**WHAT THIS TASK INVOLVES**: Your task is to transcribe each record exactly and to omit every image.

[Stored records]
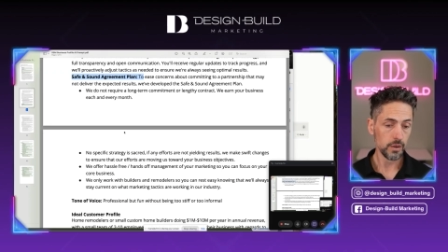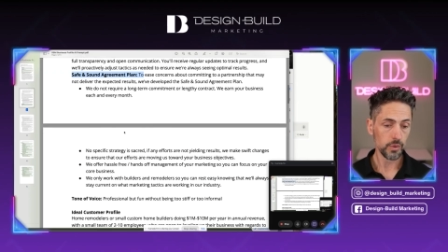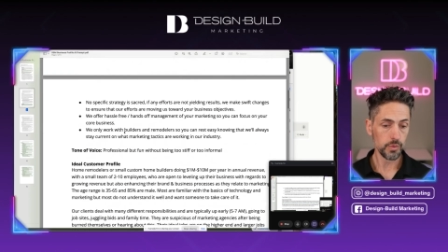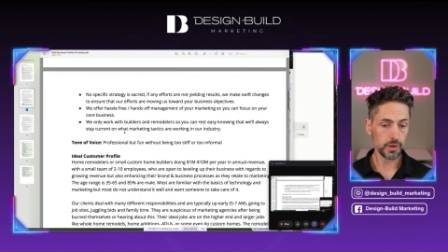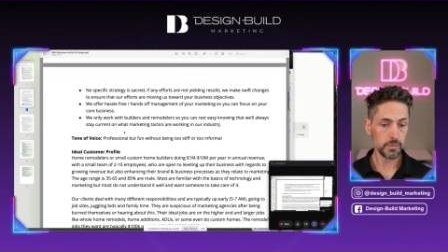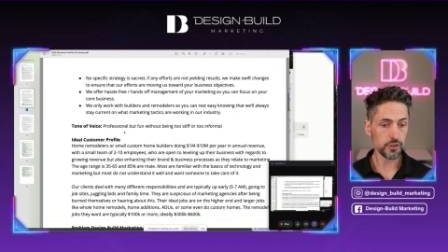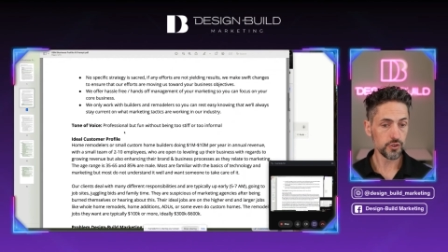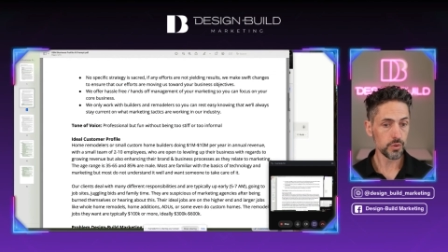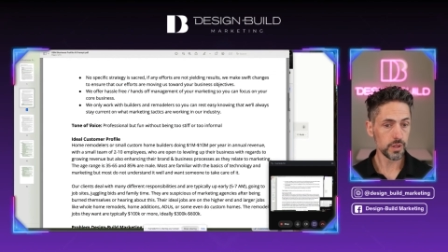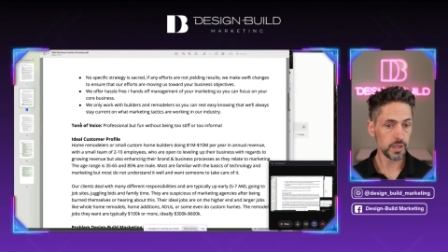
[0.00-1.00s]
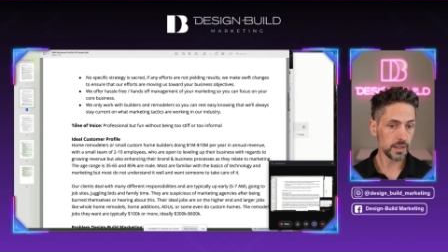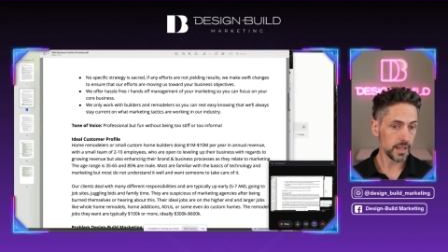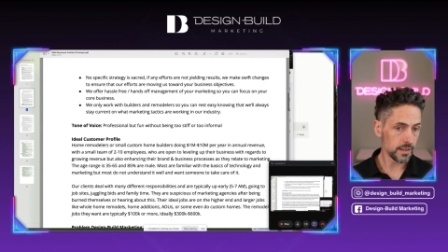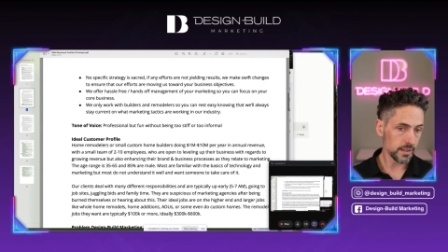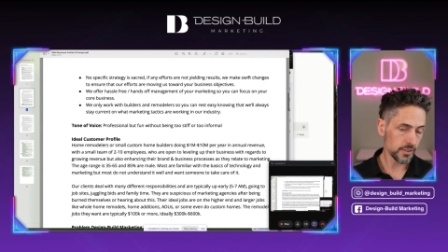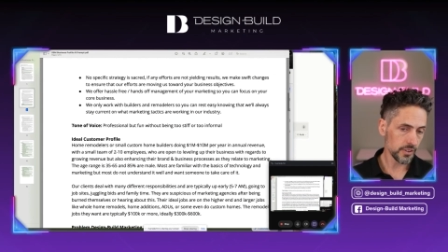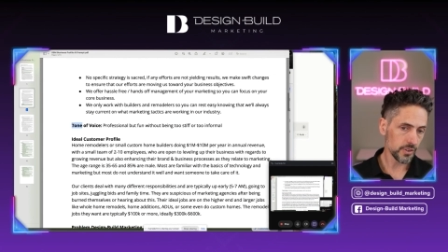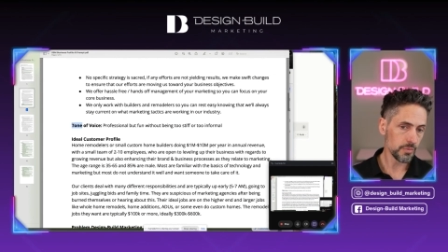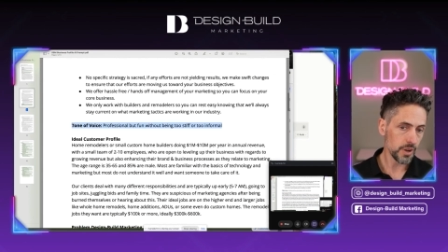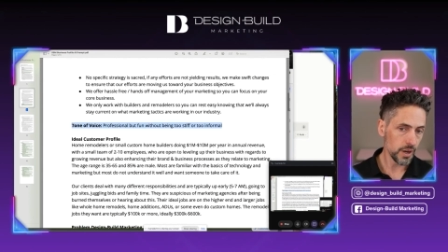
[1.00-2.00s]
We want to make sure that the
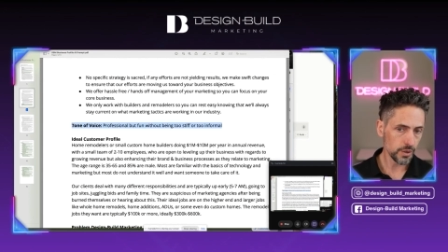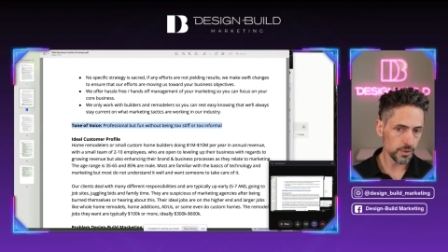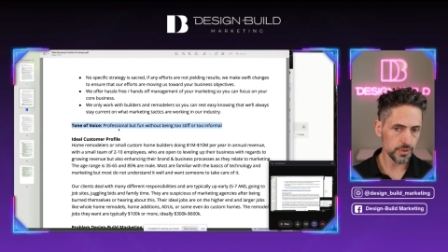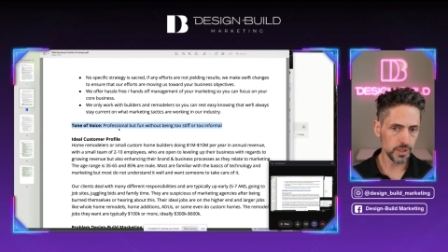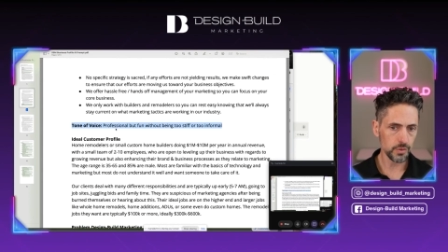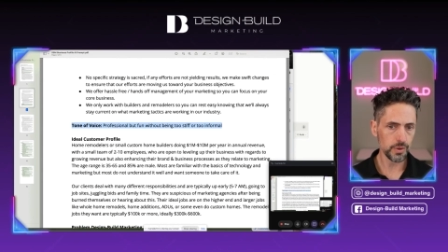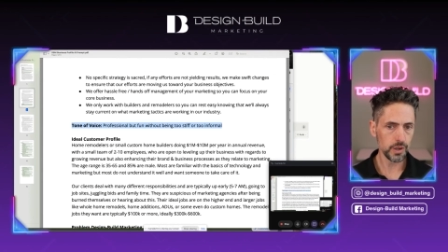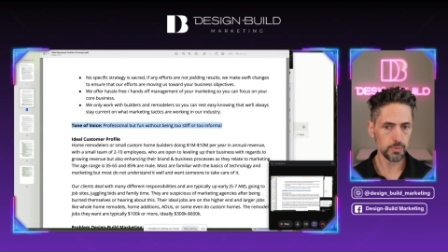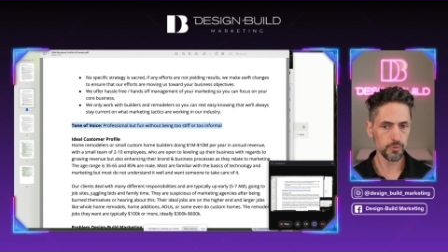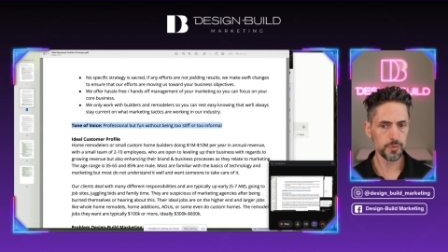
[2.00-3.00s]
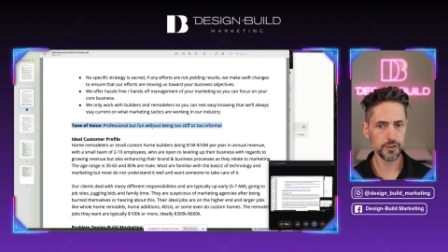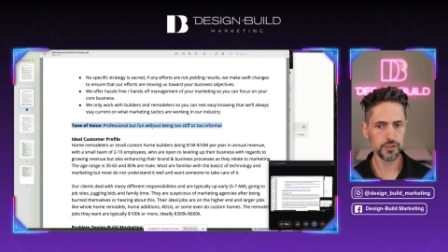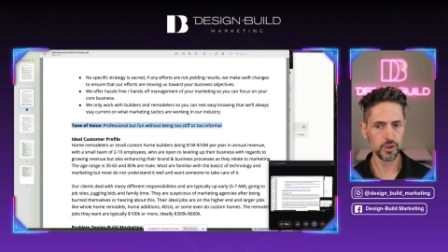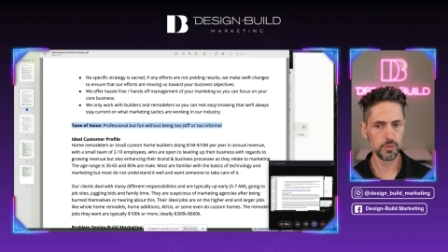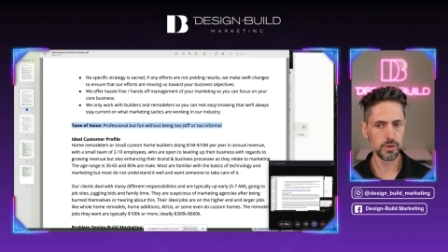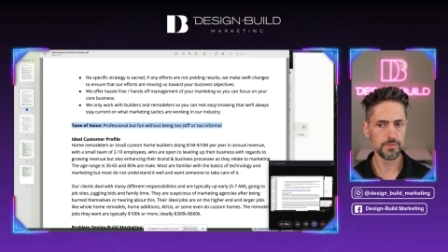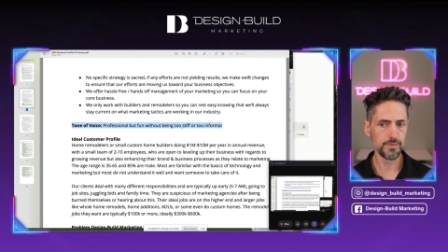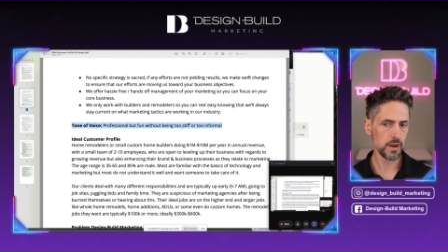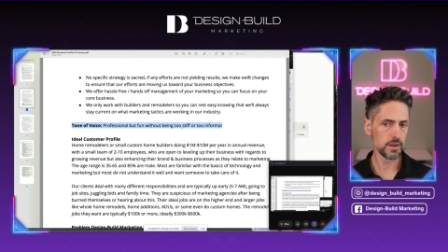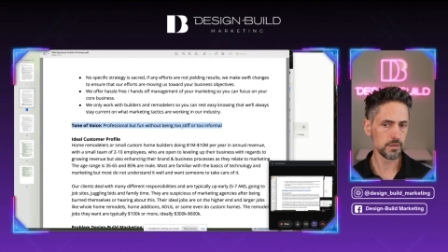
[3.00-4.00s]
system knows that we are professional but
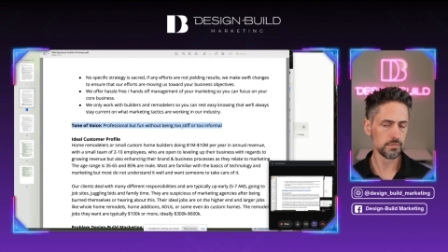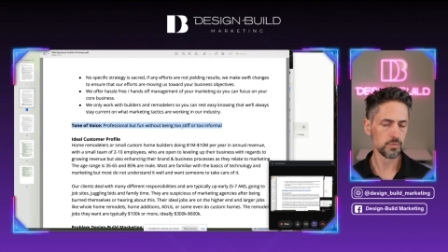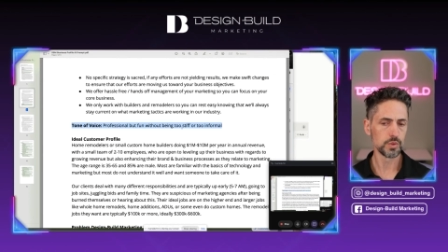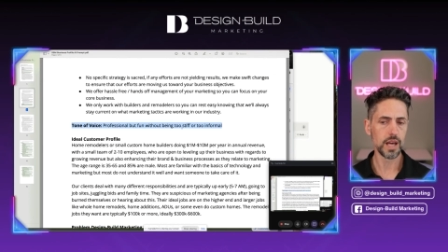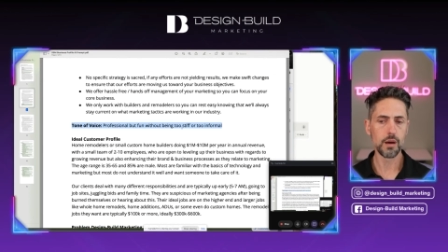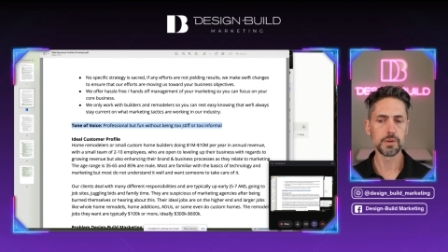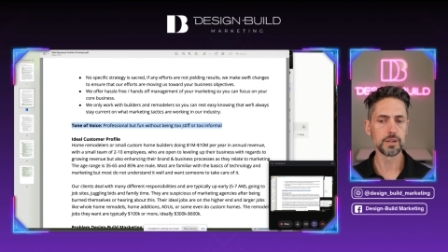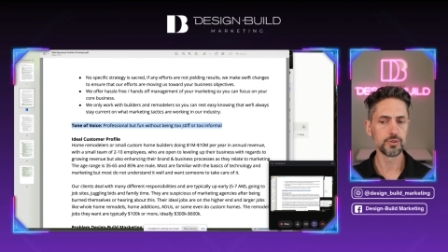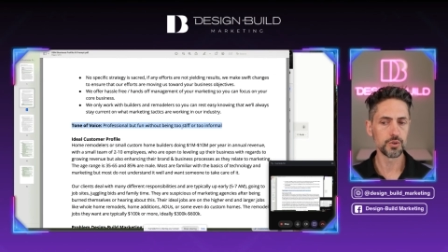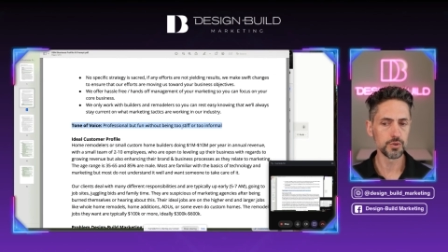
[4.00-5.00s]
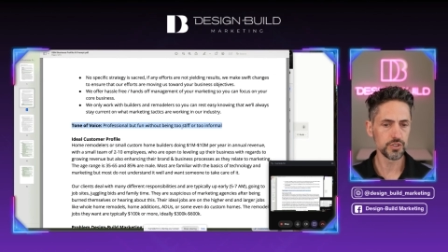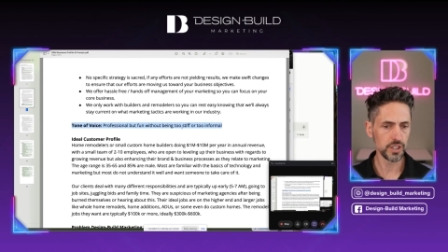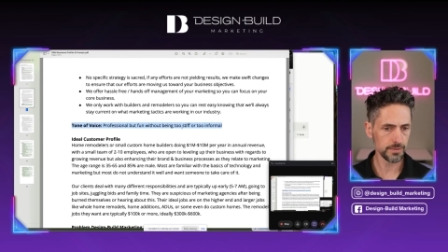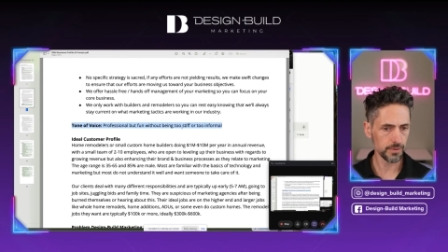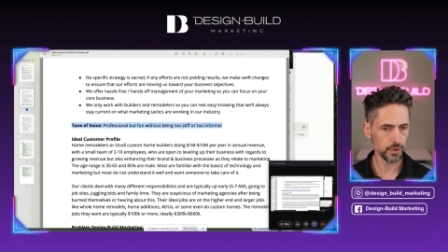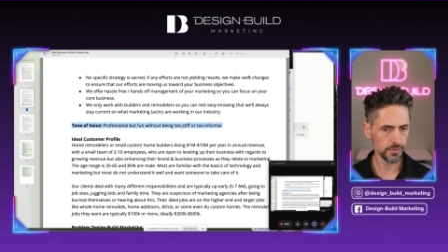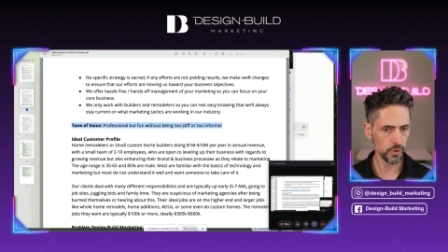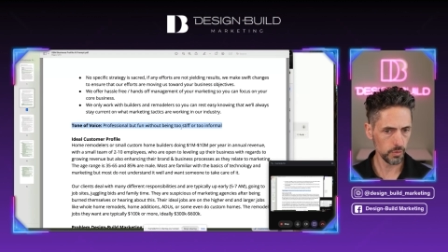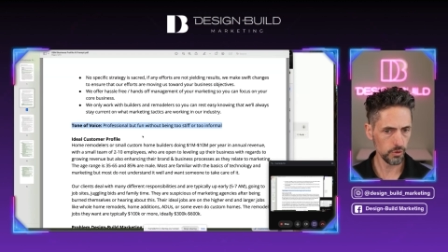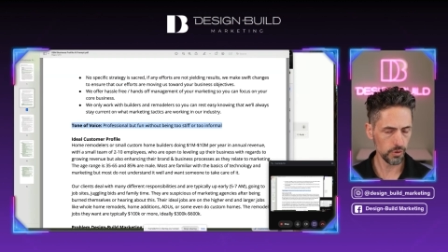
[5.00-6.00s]
fun without being too stiff or
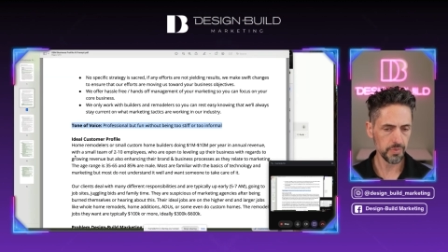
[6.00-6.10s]
formal.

**SOLUTION FOR THIS PROBLEM**:
[0.00-1.00s]
[1.00-2.00s]
We want to make sure that the
[2.00-3.00s]
[3.00-4.00s]
system knows that we are professional but
[4.00-5.00s]
[5.00-6.00s]
fun without being too stiff or
[6.00-6.10s]
formal.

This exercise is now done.